### The task
Produce exactly the lines from the one holding "[0:26.05-0:26.53]" through the last line of the data below, with every picture left out.

(Collected data entries)

════════

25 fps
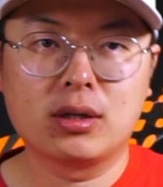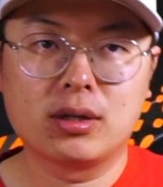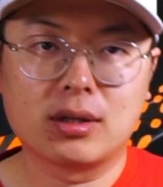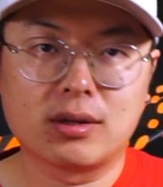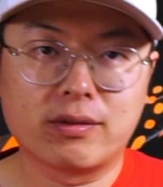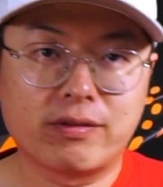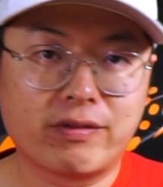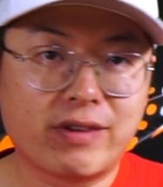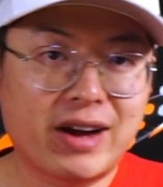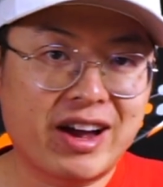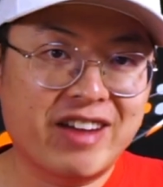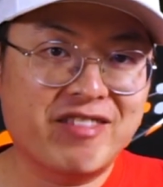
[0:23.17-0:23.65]

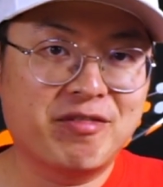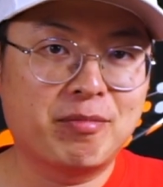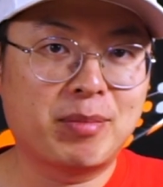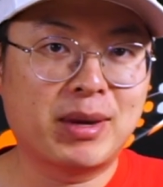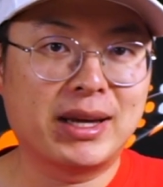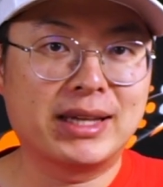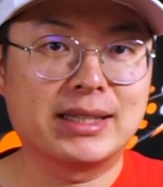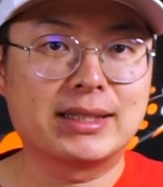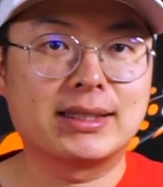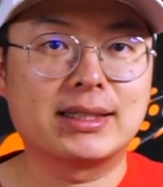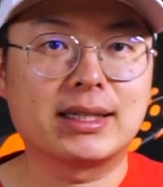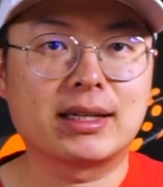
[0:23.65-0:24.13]
the five
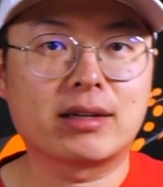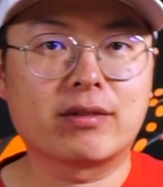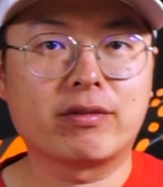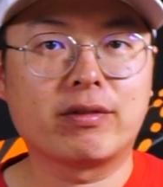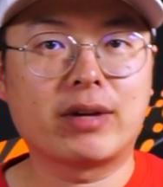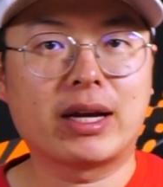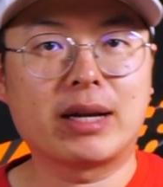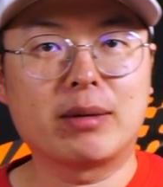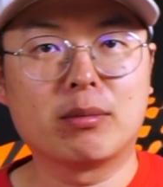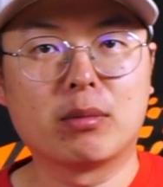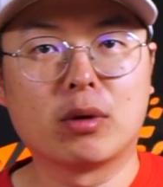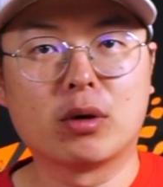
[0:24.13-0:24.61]
basic
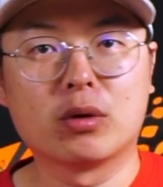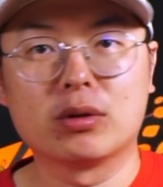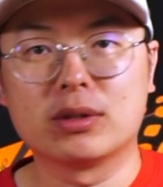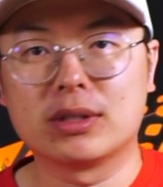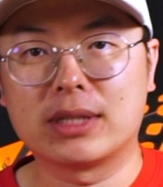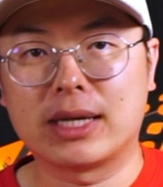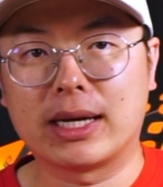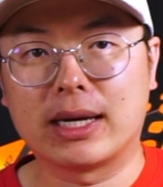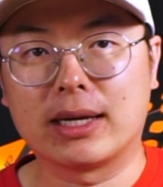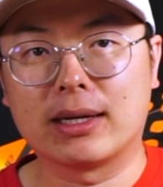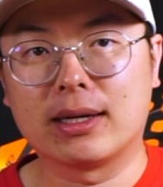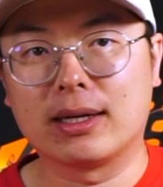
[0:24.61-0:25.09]
flight
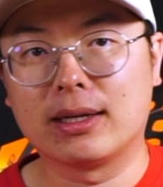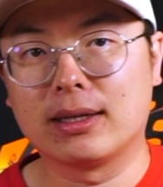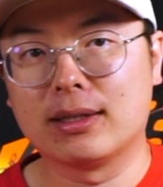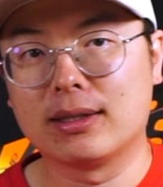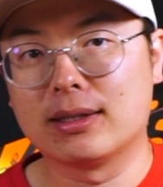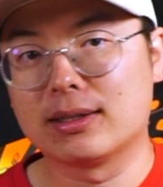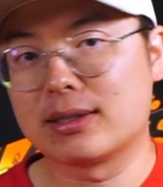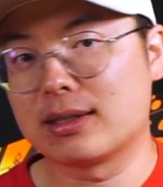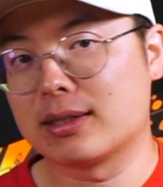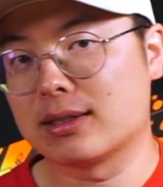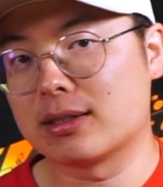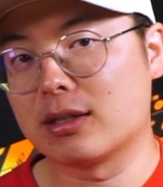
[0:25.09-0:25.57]
modes in a
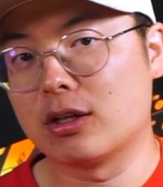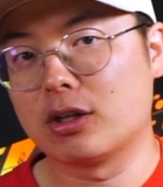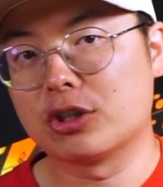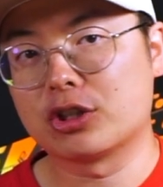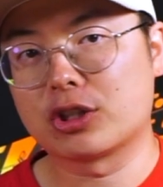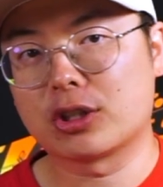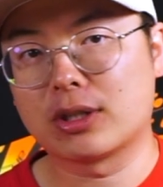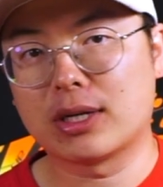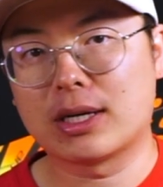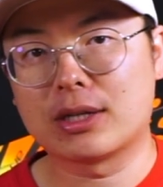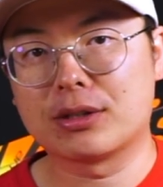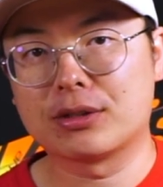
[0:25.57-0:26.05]
discus
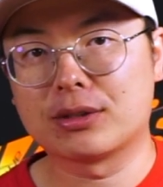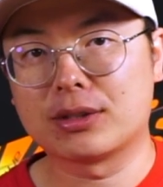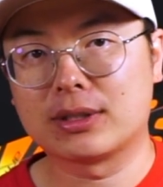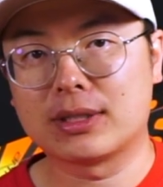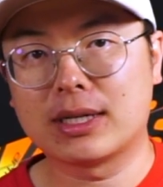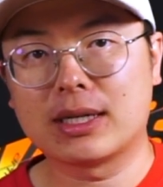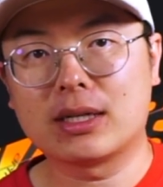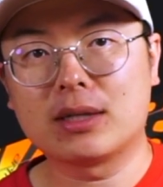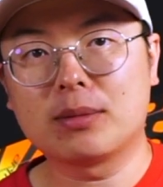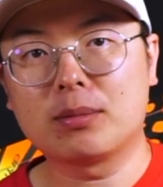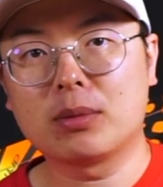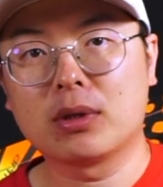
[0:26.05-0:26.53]
launch glider
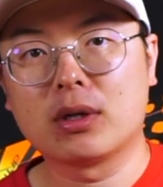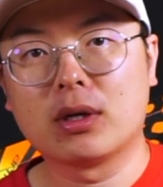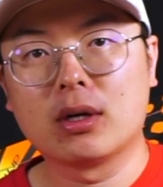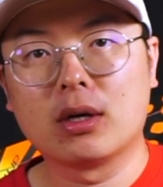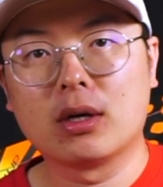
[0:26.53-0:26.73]
setup,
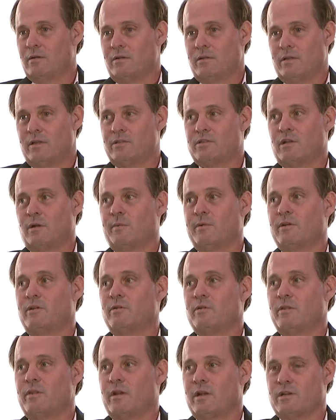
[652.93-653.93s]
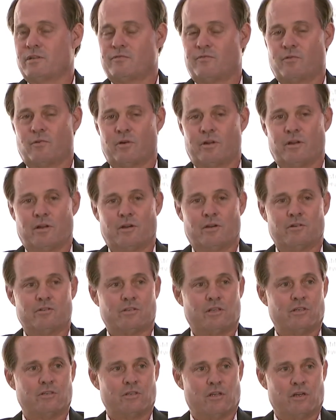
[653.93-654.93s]
that's coming due in the next 4 years
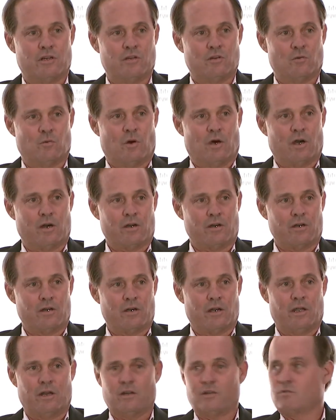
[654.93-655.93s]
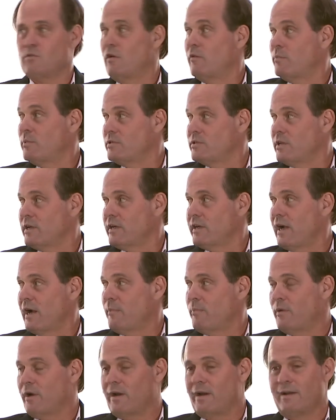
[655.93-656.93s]
is underwater at a 12%
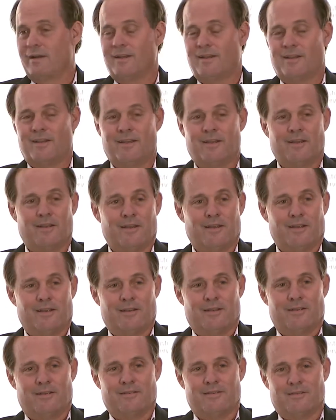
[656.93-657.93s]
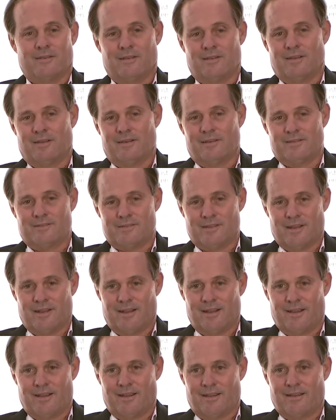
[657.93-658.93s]
cap rate. So then you'd
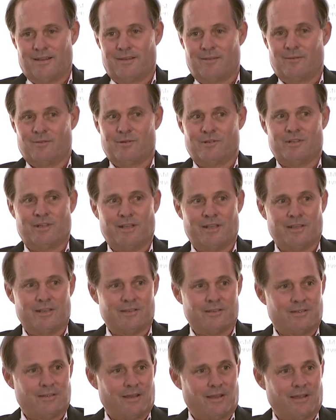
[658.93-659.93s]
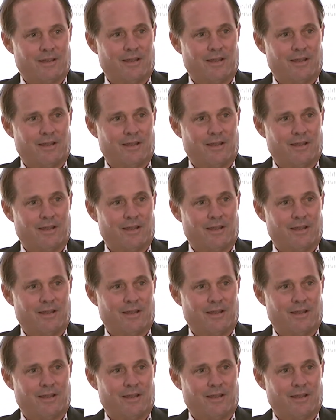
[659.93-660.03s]
say, well, geez, I'll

════════

### Task response
[0:26.05-0:26.53]
launch glider
[0:26.53-0:26.73]
setup,
[652.93-653.93s]
[653.93-654.93s]
that's coming due in the next 4 years
[654.93-655.93s]
[655.93-656.93s]
is underwater at a 12%
[656.93-657.93s]
[657.93-658.93s]
cap rate. So then you'd
[658.93-659.93s]
[659.93-660.03s]
say, well, geez, I'll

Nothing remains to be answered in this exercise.